The exhibition traces the evolution of Chagall life

Marc Chagall developed a highly expressive and colourist pictorial style that was closely linked to his own life and to the religious and popular traditions of the Russian Jewish community. Chagall combined elements from Cubism, Fauvism and Robert Delaunay’s Orphism to create a personal style that is difficult to categorise. Born in the small Russian town of Vitebsk, Chagall’s long life (he lived to be almost 100) was marked by the major historic events of the first half of the 20th century. A tireless creator and one always open to new experiences and to learning, Chagall’s output is rich and varied. Using his particular and unique style, he was permanently open to exploring new techniques (oil, printmaking, sculpture, ceramics, stained glass, etc) and to undertaking new projects. One important section of this exhibition, for example, is devoted to his significant activitie s as a book illustrator. Throughout his life Chagall was surrounded by poets and writers who were his friends and with whom he maintained close and mutually creative relations. Breton, Malraux, Cendrars and Apollinaire were among those who considered him a “literary painter” and it is evident that Chagall loved literature, particularly the message of freedom contained within words, which he was able to enrich with his fantastical and colourful compositions.

Chagall was essentially a master of colour; his tones vibrate in different intensities and function to highlight the subjects of his paintings. His blues, greens, reds and yellows fill with life his real or imaginary characters, who inhabit a special universe of their own. Everything is possible in this constantly surprising world based on real or imagined stories: a violinist, a rabbi, two lovers, an acrobat, a landscape and a wide range of fantastical animals fill his compositions. In this world, colours and surprising figures and animals come together in previously unknown ways, resulting in a unique combination that made Chagall a forerunner of Surrealism, as that movement’s theoretician, André Breton, noted: “With Chagall, metaphor made its triumphant entry into modern painting.”

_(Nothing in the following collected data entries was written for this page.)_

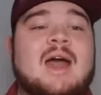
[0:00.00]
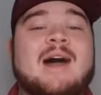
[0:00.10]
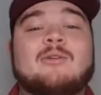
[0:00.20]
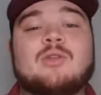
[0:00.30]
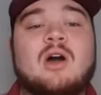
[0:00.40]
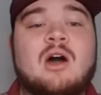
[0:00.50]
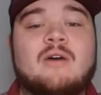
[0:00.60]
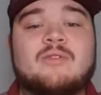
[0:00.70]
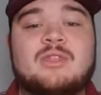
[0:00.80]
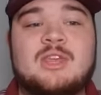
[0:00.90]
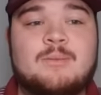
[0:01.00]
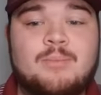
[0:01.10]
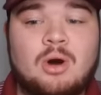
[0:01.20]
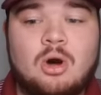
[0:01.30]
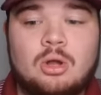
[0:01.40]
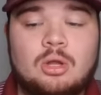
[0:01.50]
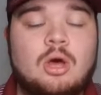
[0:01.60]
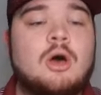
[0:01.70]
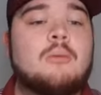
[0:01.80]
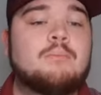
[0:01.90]
out of the ball
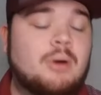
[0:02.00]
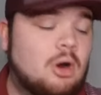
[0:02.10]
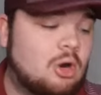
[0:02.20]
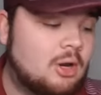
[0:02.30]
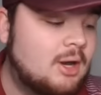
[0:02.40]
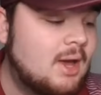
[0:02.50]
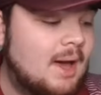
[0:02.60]
park.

The Bible has been a source of inspiration for Marc Chagall ever since he was a boy living in the ghetto of Vitebsk in White Russia.

 ‘Ever since my earliest youth I have been fascinated by the Bible. I have always believed that it is the greatest source of poetry of all time…The Bible is an echo of nature, and this I Have endeavoured to transmit….In art everything is possible, so long as it is based on love.’

Chagall Masterpieces transport us into a magical world teeming with fabulous creatures and characters. His poetic reach takes in both Biblical themes and the world of acrobats and artistes, one of his most moving motifs being lovers entwined in each others’ arms and wreathed in a myriad of flowers. Drawing on his Jewish-Russian roots as an inexhaustible source of inspiration, Marc Chagall continued reimagining this essentially spiritual narrative right to the end of his days and in doing so conveyed a message of hope and freedom that even now, at the dawn of the third millennium, has lost none of its relevance or urgency.